> **WORK INSTRUCTIONS**:
Copy exactly, and only, the lines from the one with "[22:27.72-22:28.62]" to the end of the listing; omit pictures.

+ + + +

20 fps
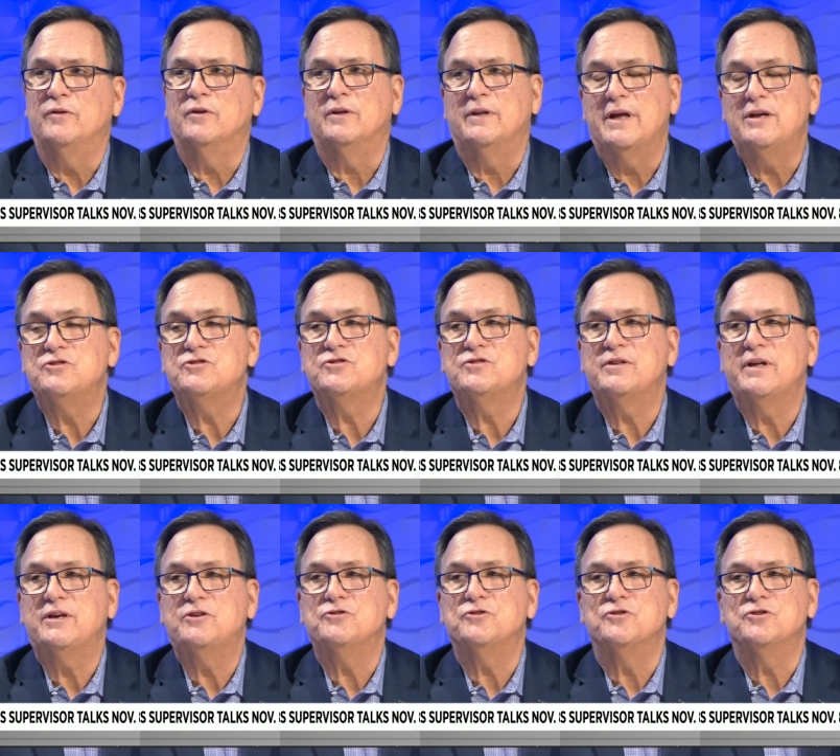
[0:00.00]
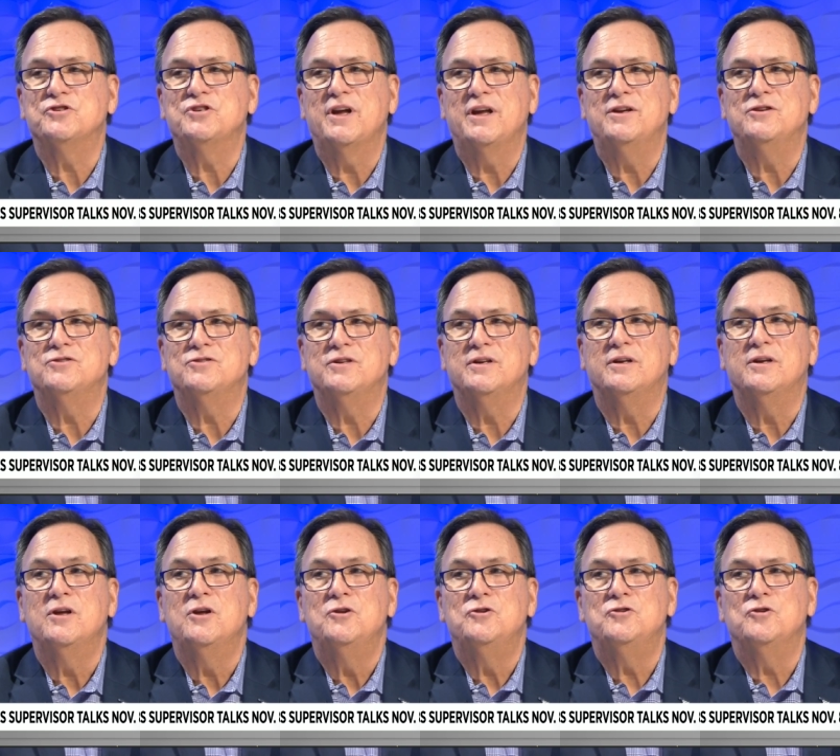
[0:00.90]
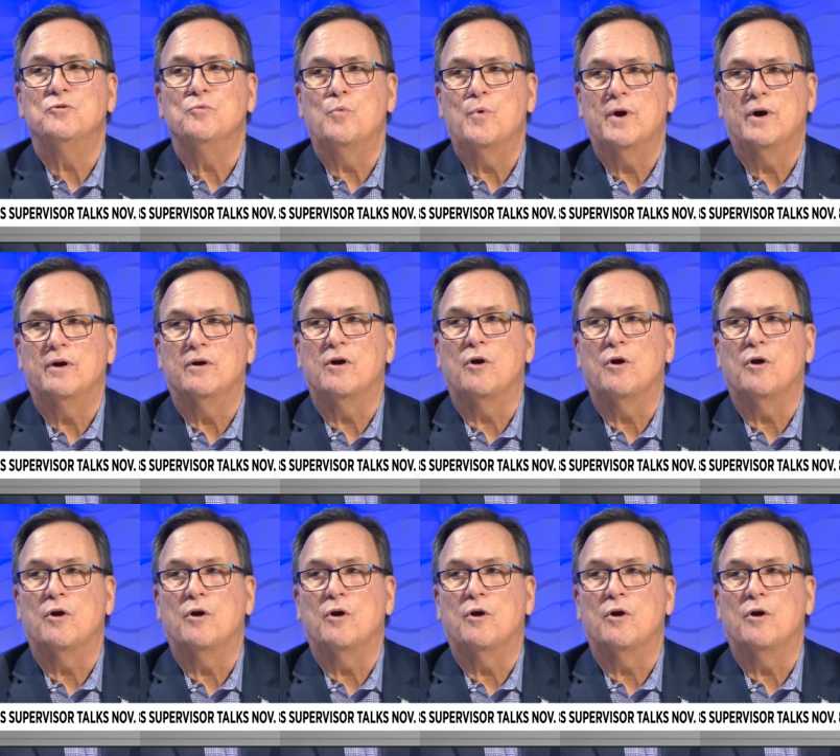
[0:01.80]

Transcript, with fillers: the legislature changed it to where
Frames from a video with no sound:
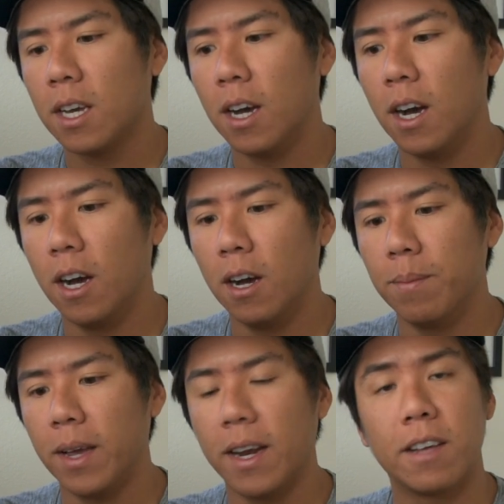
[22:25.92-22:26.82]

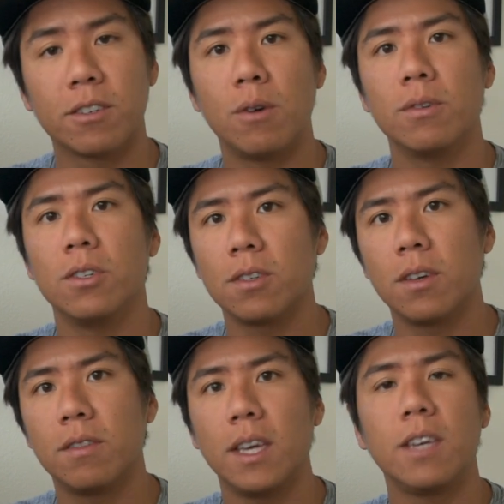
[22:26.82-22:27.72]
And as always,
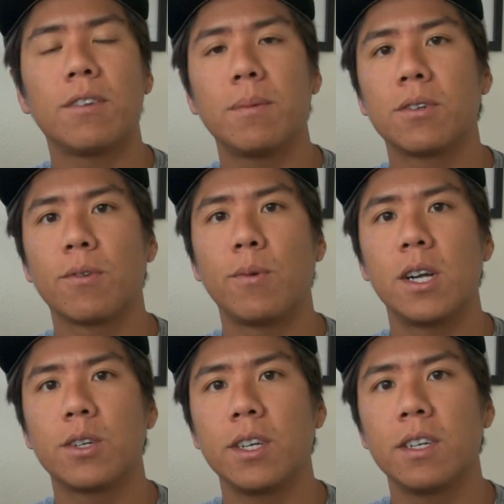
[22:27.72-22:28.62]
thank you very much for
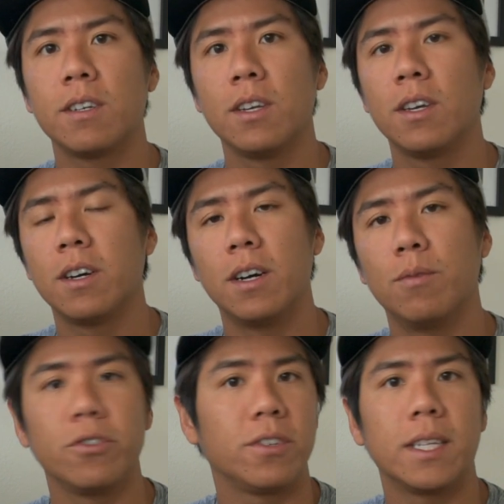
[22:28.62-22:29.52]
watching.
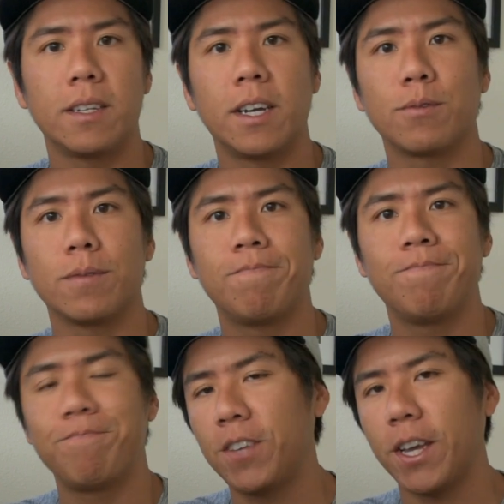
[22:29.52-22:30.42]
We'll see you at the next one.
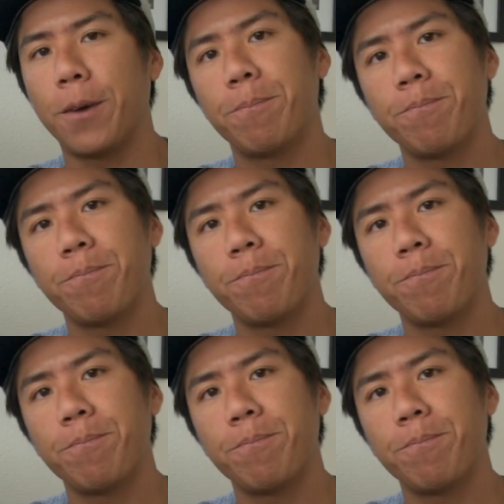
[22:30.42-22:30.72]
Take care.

+ + + +

> **RESULT OF THIS EXERCISE**:
[22:27.72-22:28.62]
thank you very much for
[22:28.62-22:29.52]
watching.
[22:29.52-22:30.42]
We'll see you at the next one.
[22:30.42-22:30.72]
Take care.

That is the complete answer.